=== Begin Enclosure ===

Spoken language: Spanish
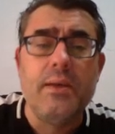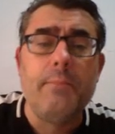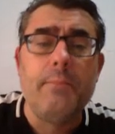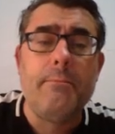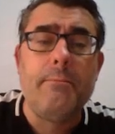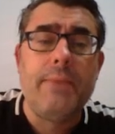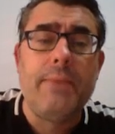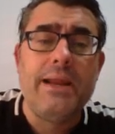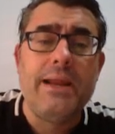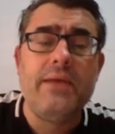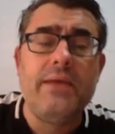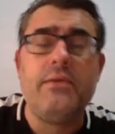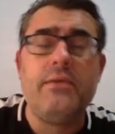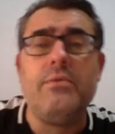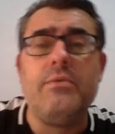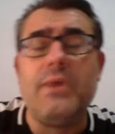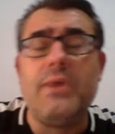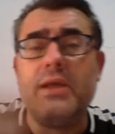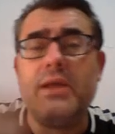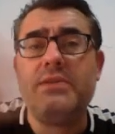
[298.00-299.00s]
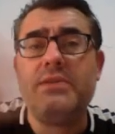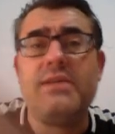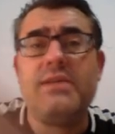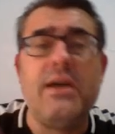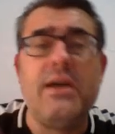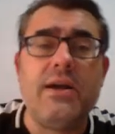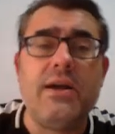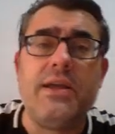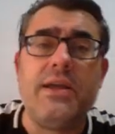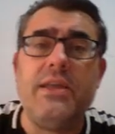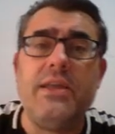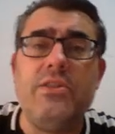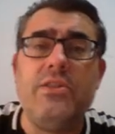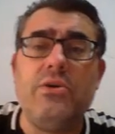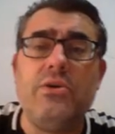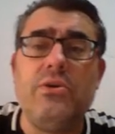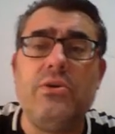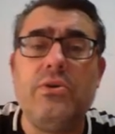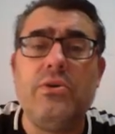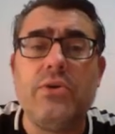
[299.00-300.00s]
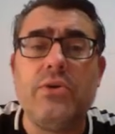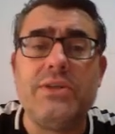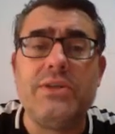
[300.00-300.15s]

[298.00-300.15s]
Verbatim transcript: ¿vale? Igual que estaban cayendo,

=== End Enclosure ===

Please, without any pictures, print each entry exactly.

REPLY -
Spoken language: Spanish
[298.00-299.00s]
[299.00-300.00s]
[300.00-300.15s]

[298.00-300.15s]
Verbatim transcript: ¿vale? Igual que estaban cayendo,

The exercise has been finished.